We have the V4 16S primers described by Pat Schloss’ lab here with enough barcodes to multiplex X samples.
Do you offer microbial culture as well?
Not really. We offer basic culture for common aerobic or facultative anaerobic organisms like Staphylococcus, Streptococcus, and E. coli. For more involved culture-dependent assays, we work closely with the PennVet Clinical Microbiology Laboratory and Elliot Freedman at the PennCHOP anaerobic culture core
Single-end or paired-end sequencing for the microbiome?
For marker gene sequencing it is not only important that you do paired-end sequencing, but the read length must be such that the paired reads overlap completely (usually 250bp paired-end). This ensures that you have the highest possible consensus sequence across the amplicon. Single-end or only partially overlapping paired-end could result in higher degrees of uncorrected sequence error that will appear as true sequence diversity (complicating your determination of community composition). You can read more about this here.
For shotgun metagenomics, paired-end is ideal if you think you may want to assemble contigs to recover partial genomes for some of the organisms in your community. If this is not a major goal, and you primarily care about composition and gene content, then single-end will suffice and will be much less expensive.
How much will it cost?
The exact costs will depend on your particular experiment, however here are some back-of-the-envelope numbers to help you budget:
- DNA extraction is ~$5/sample
- Library prep for shotgun metagenomics is ~$40/sample
- Library prep for marker gene sequencing is ~$150/plate (about 96 samples).

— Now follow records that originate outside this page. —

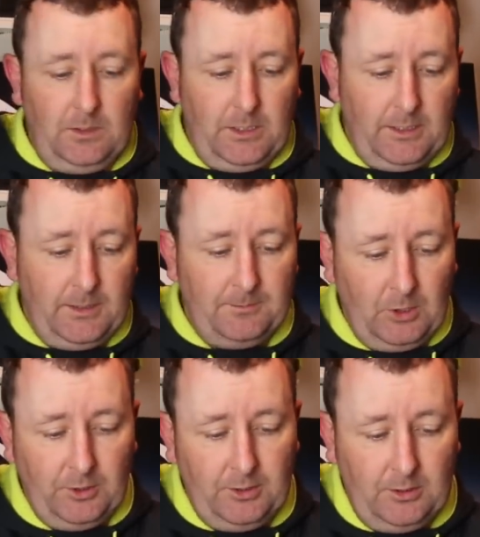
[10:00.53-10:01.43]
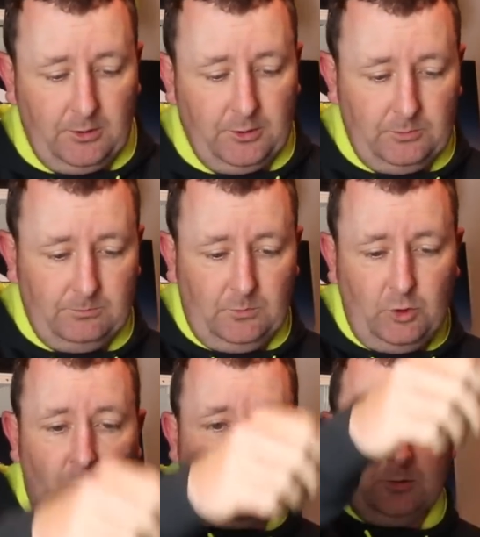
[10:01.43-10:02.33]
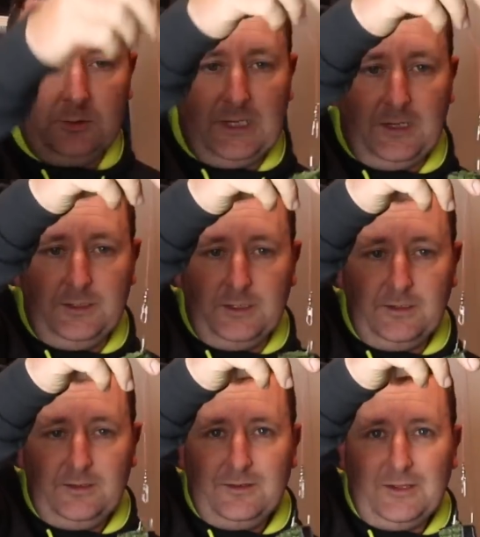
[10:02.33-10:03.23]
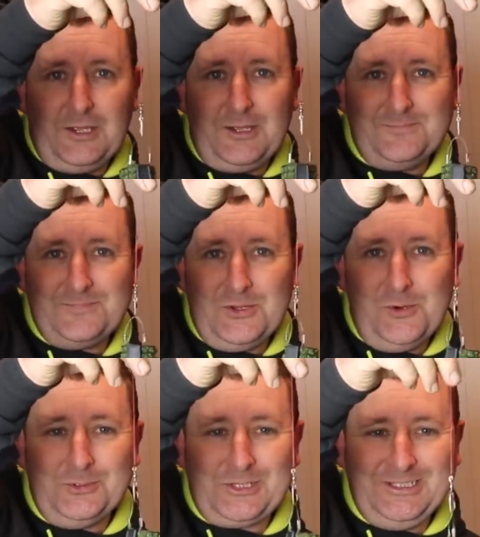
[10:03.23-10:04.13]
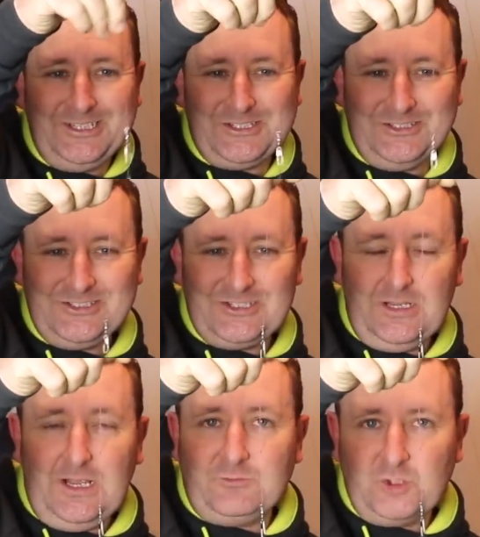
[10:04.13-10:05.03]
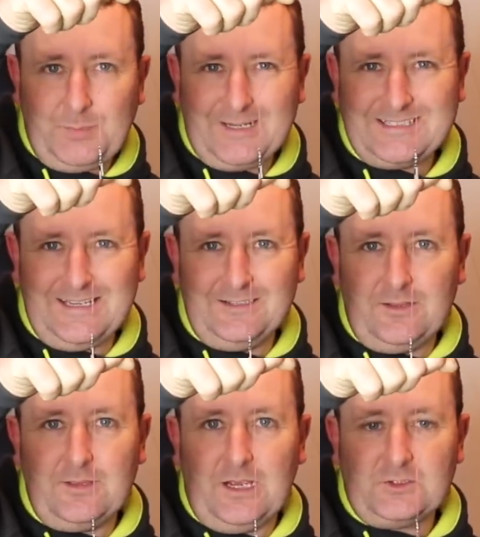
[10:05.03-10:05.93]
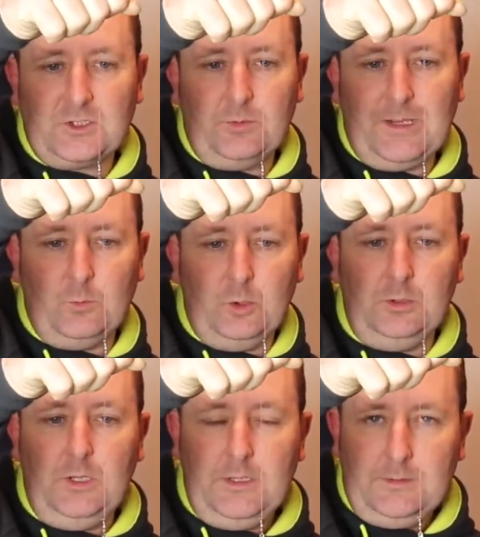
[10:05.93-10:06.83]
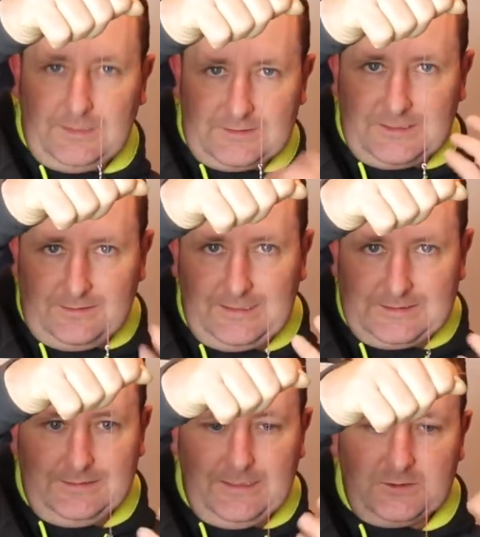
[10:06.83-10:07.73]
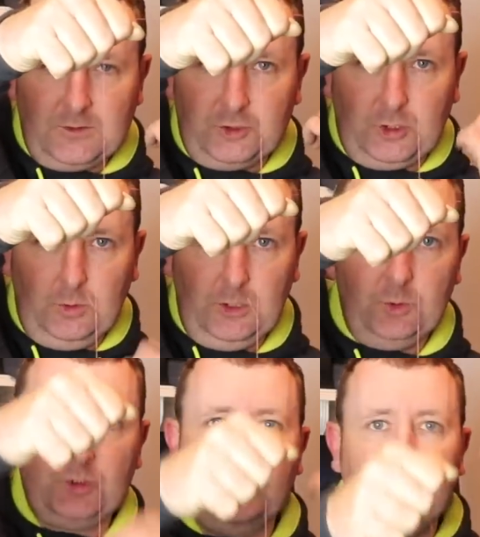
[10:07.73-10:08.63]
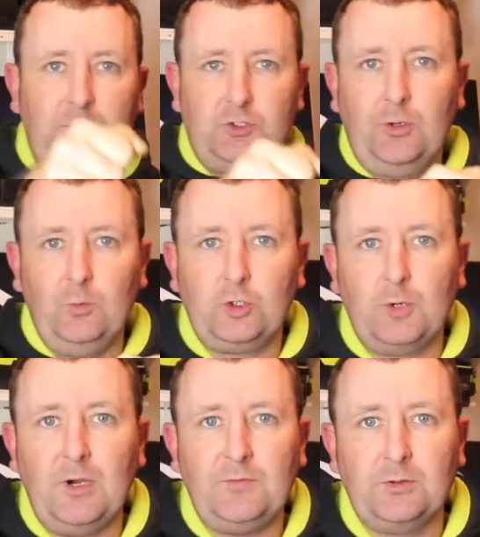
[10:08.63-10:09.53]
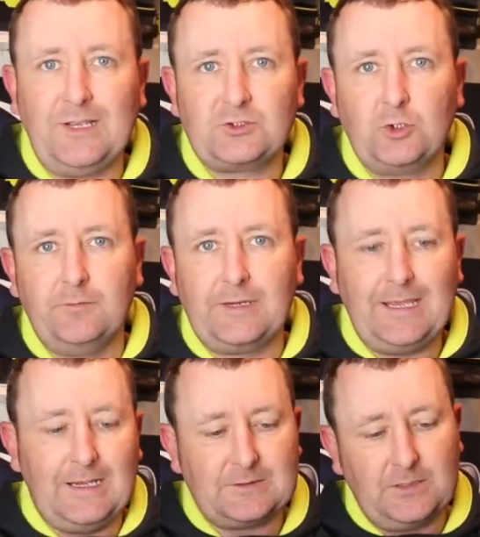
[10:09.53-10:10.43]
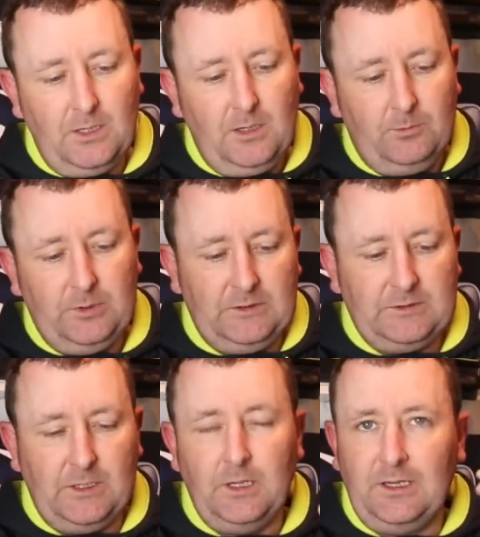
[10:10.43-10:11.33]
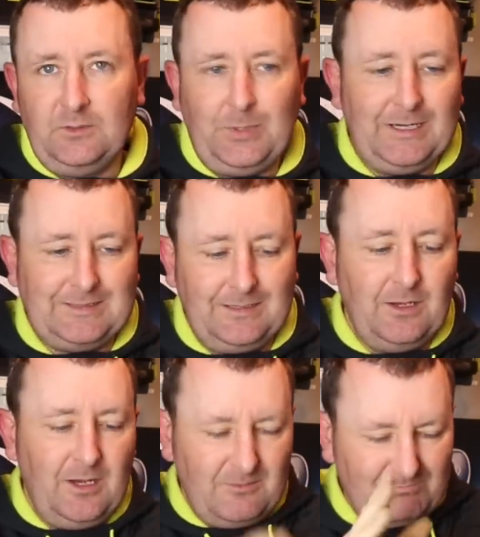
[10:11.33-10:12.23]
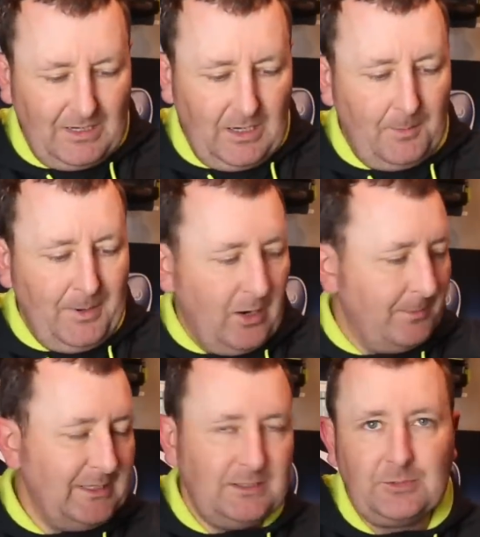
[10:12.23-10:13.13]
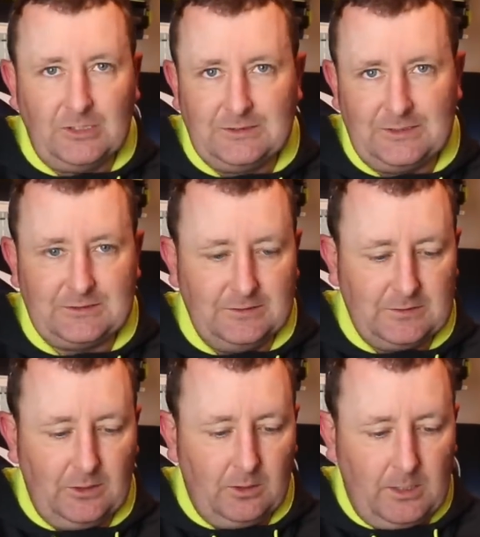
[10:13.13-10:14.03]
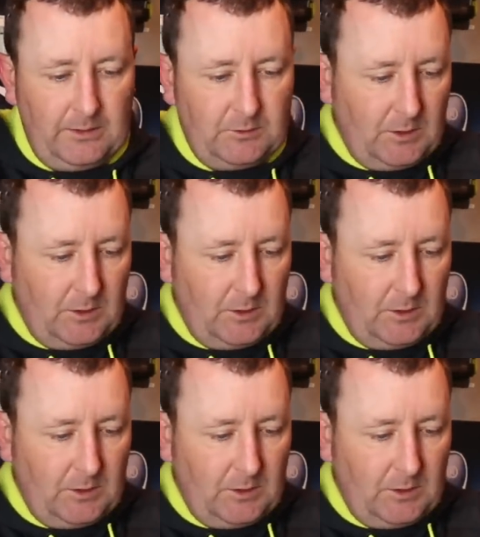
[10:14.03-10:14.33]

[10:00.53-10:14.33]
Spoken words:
on a normal kind of normal conditions. I've just packed it in at that, so that's in there. It's not too loose, so it would come off on that sort of a cast, but it's packed in about a medium consistency. All right,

- Sequencing run on our NextSeq 500 machine for shotgun metagenomics is ~$4200 for paired-end 150bp, and will generate 400 million read pairs, which is sufficient depth of coverage for about 10-20 samples. Alternatively, the same number of samples on a single-end 150bp run would cost $2700.

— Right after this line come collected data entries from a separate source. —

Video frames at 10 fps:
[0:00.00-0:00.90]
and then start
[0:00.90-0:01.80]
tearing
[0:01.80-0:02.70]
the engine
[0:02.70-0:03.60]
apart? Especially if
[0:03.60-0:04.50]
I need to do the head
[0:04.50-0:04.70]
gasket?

- Sequencing run on a MiSeq for marker gene sequencing would cost about $1200/run and is capable of producing enough reads for hundreds of samples.
How long will it take?
Our turn-around time varies, but we typically take 1-2 weeks to go from samples to sequences. Analysis time depends on your question and interests.
How do you handle data analysis?
We offer many options for analysis and, ultimately, we will choose an analysis method based on your question, timeline and interest in learning some of the analysis methods yourself. For rapid turnaround and pathogen detection from shotgun metagenomics data, we have partnered with CosmosID and can deliver data to you within minutes of completeing sequencing for $80/sample. If this commercial service is not essential for you, or you want a more in-depth analysis of your data, we use Curtis Huttenhower’s BioBakery suite of tools or Sunbeam as a pipeline for analysis of metagenomic data. We use QIIME2 and Mothur for analysis of marker gene sequencing data. Finally, we also developed MicrobiomeDB for comparing your data to a large publically available studies.

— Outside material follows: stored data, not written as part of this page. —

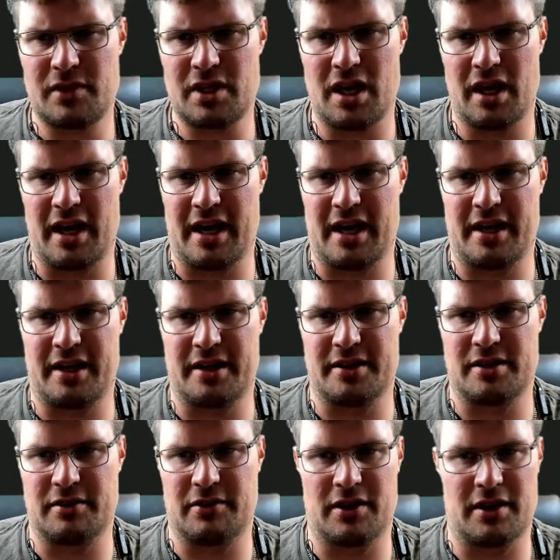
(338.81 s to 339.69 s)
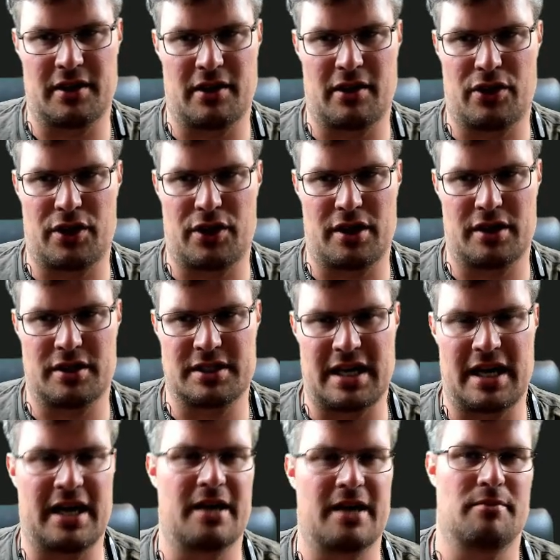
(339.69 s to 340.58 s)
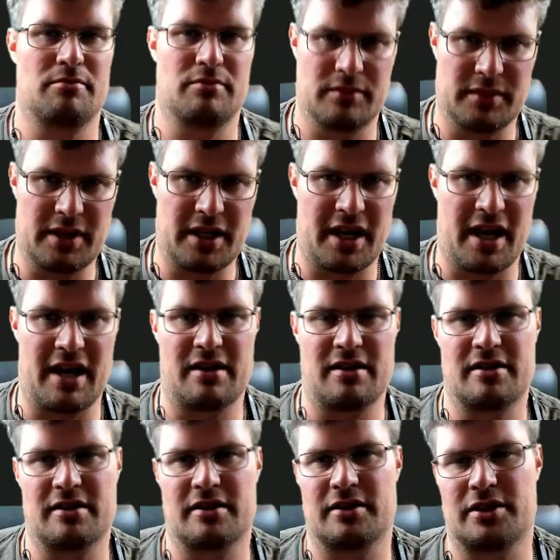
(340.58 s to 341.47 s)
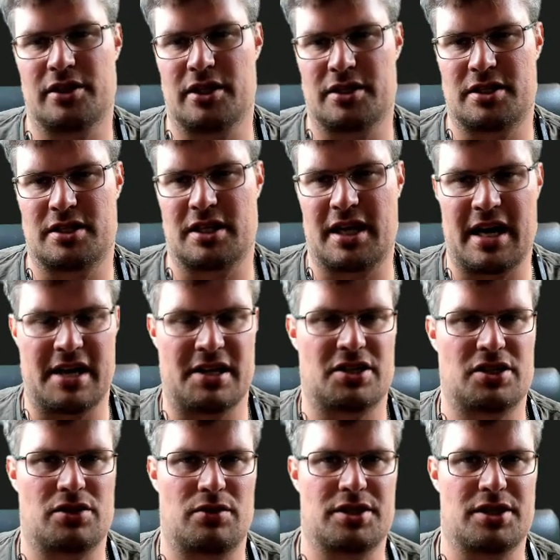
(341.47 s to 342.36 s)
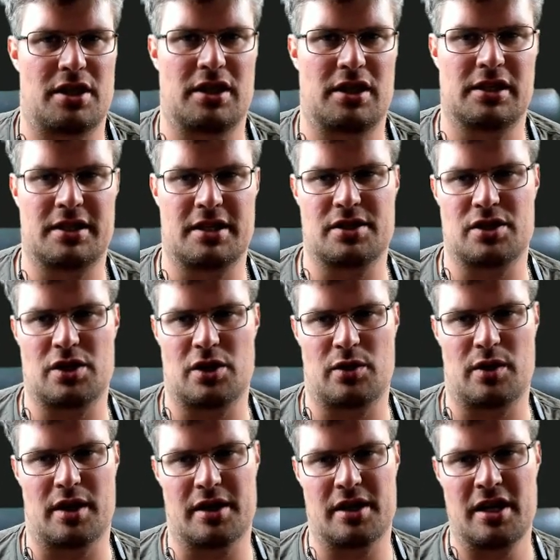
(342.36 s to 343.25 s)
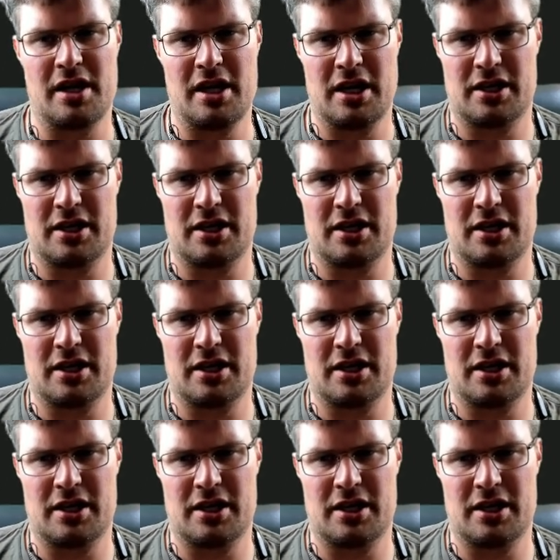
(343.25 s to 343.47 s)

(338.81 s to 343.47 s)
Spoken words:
and the third time again just the cached result, and so on,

In addition to the SOPs provided on this site, we have also put together a number of detailed posts on the lab blog that walk you through these types of analyses. Assistance is also available through 1:1 consultations with CHMI staff.
So I can just give you my samples then?
No. CHMI does not operate as a fee-for-service core facility, but rather we function as an interdisciplinary genomics lab. We teach you how to carry out every step involved in marker gene sequencing and shotgun metagenomics. This makes for a fantastic training experience for students and postdocs, and helps build capacity for labs to be independent with these methods. Finally, this hands-on approach has the added benefit of keeping costs lower, since you are providing the labor.
Do I get sequencing reagents from CHMI?
No. With few exceptions, we encourage labs to order their own consumables. This cuts down dramatically on how much time we have to devote to invoicing and inventory management. If you have questions about exactly what you need to order, we are happy to help you navigate that process.